Configured in config/ekf.yaml using the robot_localization package.

  • Fuses /odom (dead-wheel odometry) with /imu/data (angular rate) when using the IMU variant
  • Without IMU, fuses odometry only for smoothing
  • Output: /odometry/filtered at 50 Hz
  • Publishes the odom → base_link transform

Navigation Stack

The navigation stack uses the pre-built map at maps/new_save_map.yaml.

AMCL (window 10):

  • Launched via nav2_bringup localization_launch.py
  • Uses likelihood_field laser model with up to 2000 particles
  • Initial pose hardcoded in config/nav2_params.yaml: x=25.45, y=2.21, θ=0.0 (approximately the SENIOR_DESIGN area, the usual development starting position)
  • After deployment at the docking station, update the initial pose to match the docking station pose in the waypoints

Nav2 (window 13):

  • Launched via nav2_bringup navigation_launch.py
  • DWA local planner with costmaps (obstacle inflation radius tuned for SAGE's footprint)
  • Behavior server with recovery plugins: spin, back-up, clear costmap
  • Reverse driving disabled (robot always moves forward)

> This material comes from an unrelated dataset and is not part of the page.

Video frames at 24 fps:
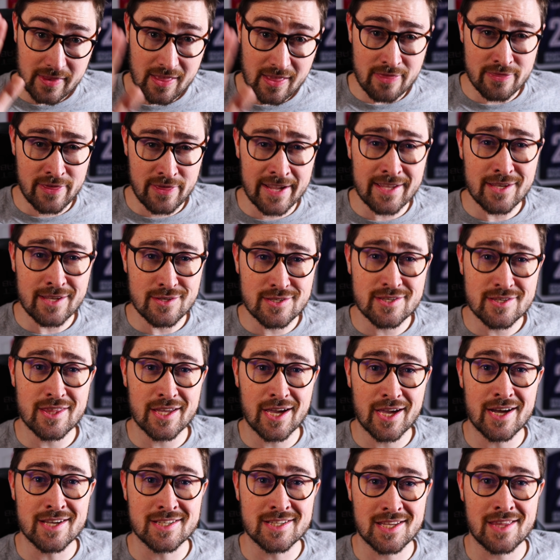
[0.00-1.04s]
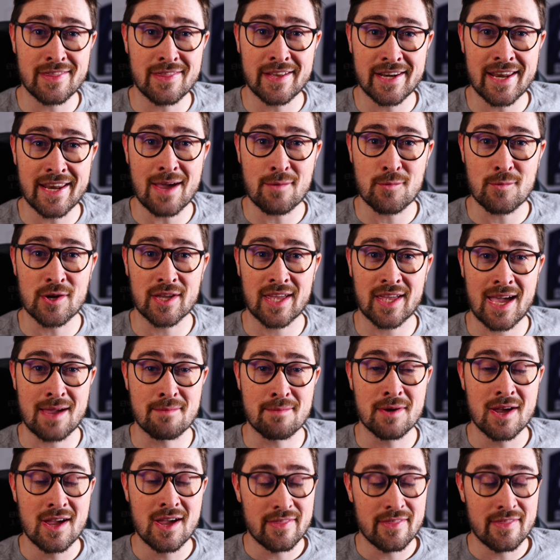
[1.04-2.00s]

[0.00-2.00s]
Thank you to the guys in the network game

Nav2 and AMCL must be started after the robot_state_publisher and serial bridge are running, so that TF frames and odometry are available.


8. Navigation: Maps & Waypoints

Map Files

The active map of Gellersen Engineering's first floor is:

  • maps/new_save_map.pgm — Grayscale occupancy grid image
  • maps/new_save_map.yaml — Metadata (resolution, origin)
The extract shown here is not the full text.